<<<<

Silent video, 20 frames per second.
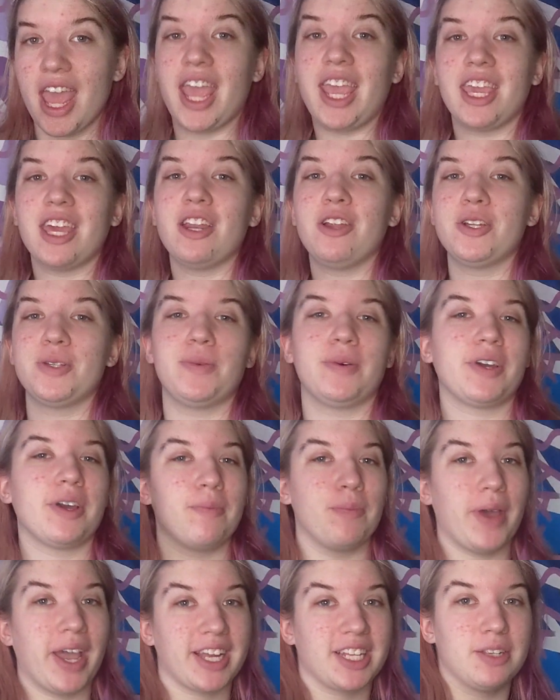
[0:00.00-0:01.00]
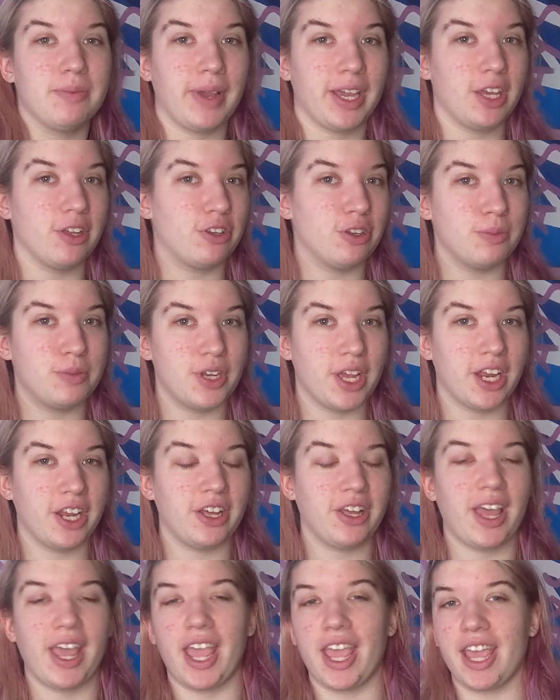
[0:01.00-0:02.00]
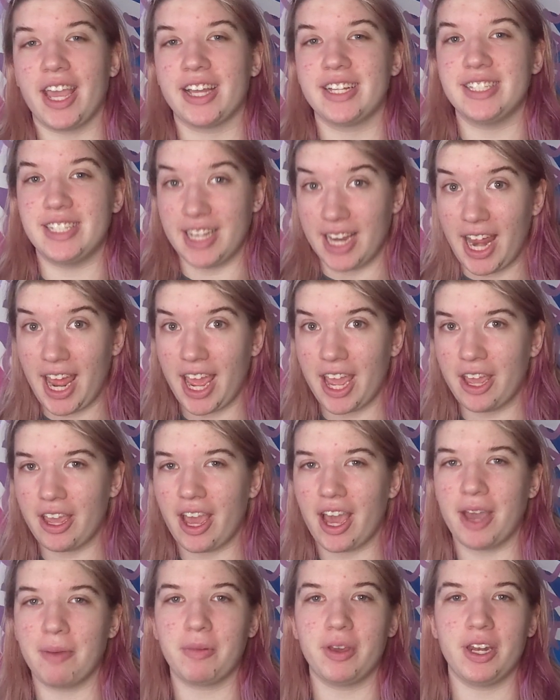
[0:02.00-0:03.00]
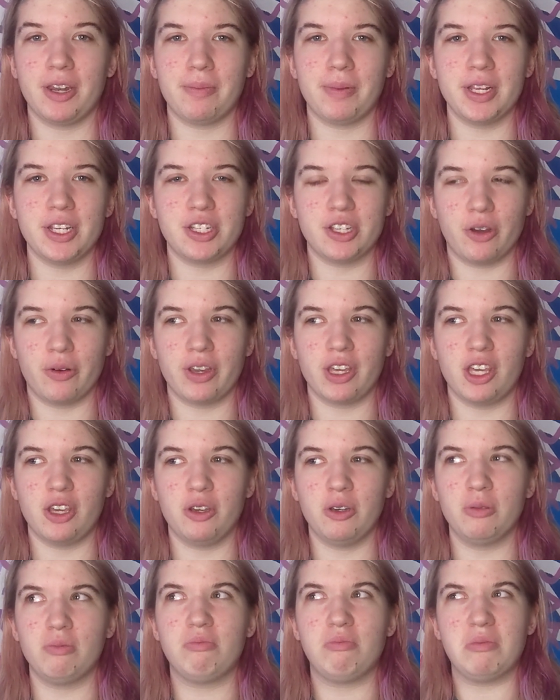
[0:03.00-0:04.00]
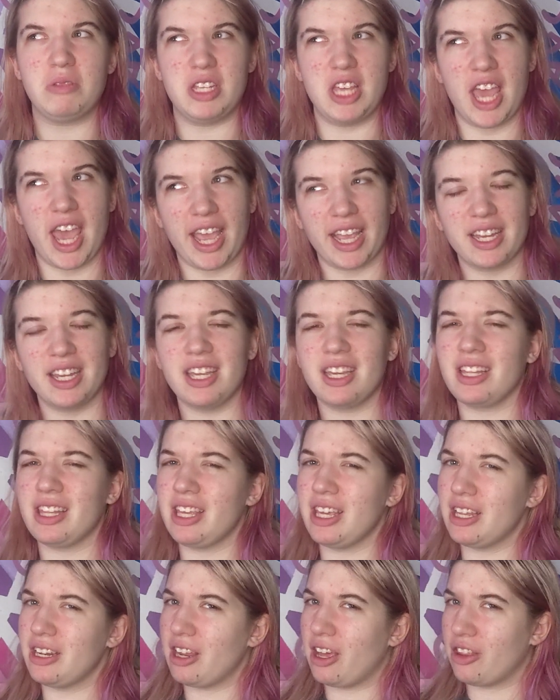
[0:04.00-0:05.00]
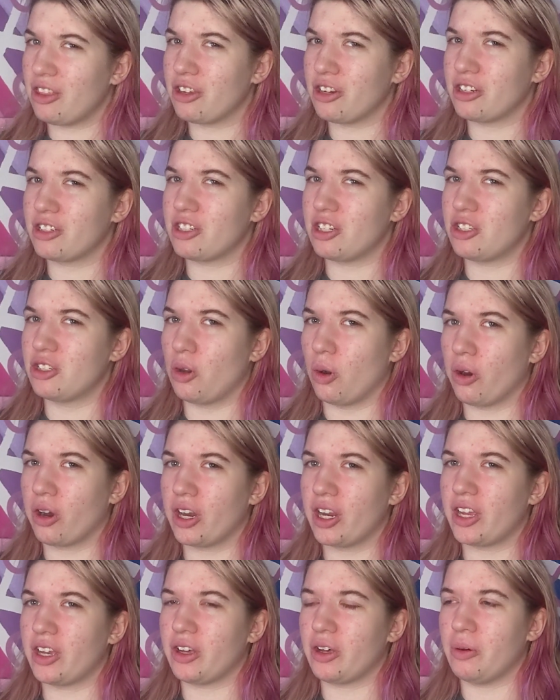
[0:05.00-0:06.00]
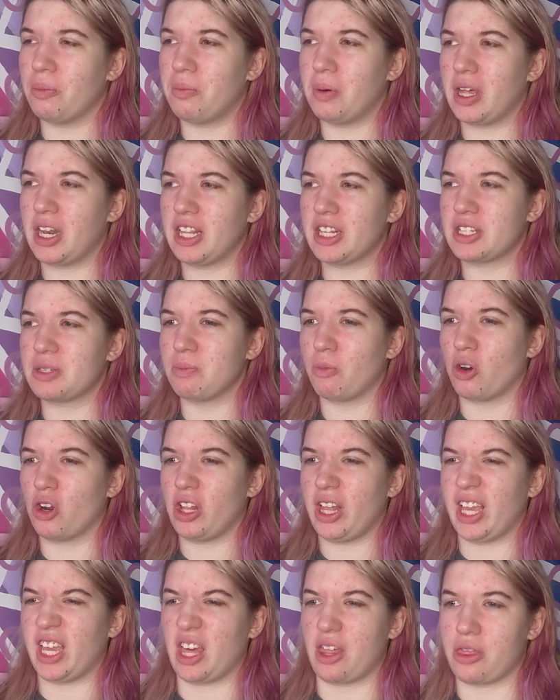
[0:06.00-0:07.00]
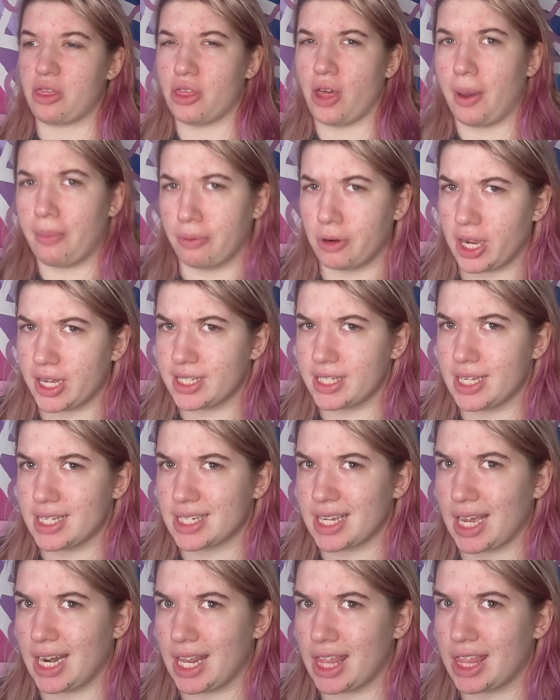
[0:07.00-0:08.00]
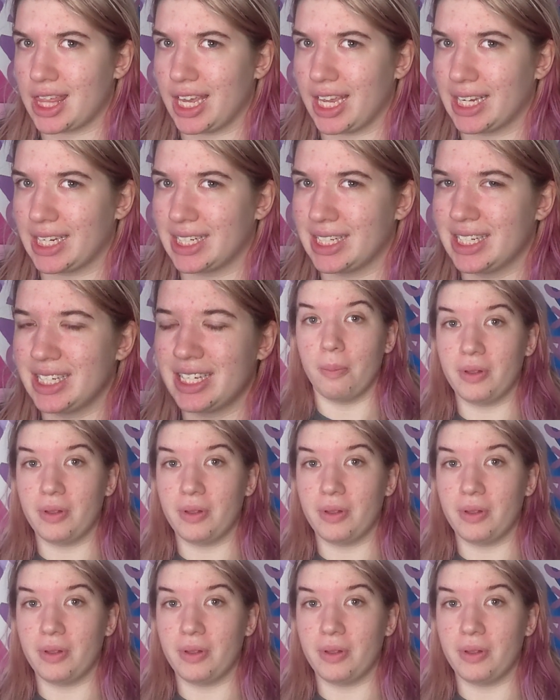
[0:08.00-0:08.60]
Hey kiddos, welcome back to my YouTube channel, and today I'm going to be showing you technically another tutorial, but it's more like a thought process kind of thing.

>>>>

→ **What needs to be done**:
Nothing but the lines from the line containing "[0:01.00-0:02.00]" through the end of the data, both ends included, is to be reproduced, exactly as written and without the pictures.

→ **Output of the task**:
[0:01.00-0:02.00]
[0:02.00-0:03.00]
[0:03.00-0:04.00]
[0:04.00-0:05.00]
[0:05.00-0:06.00]
[0:06.00-0:07.00]
[0:07.00-0:08.00]
[0:08.00-0:08.60]
Hey kiddos, welcome back to my YouTube channel, and today I'm going to be showing you technically another tutorial, but it's more like a thought process kind of thing.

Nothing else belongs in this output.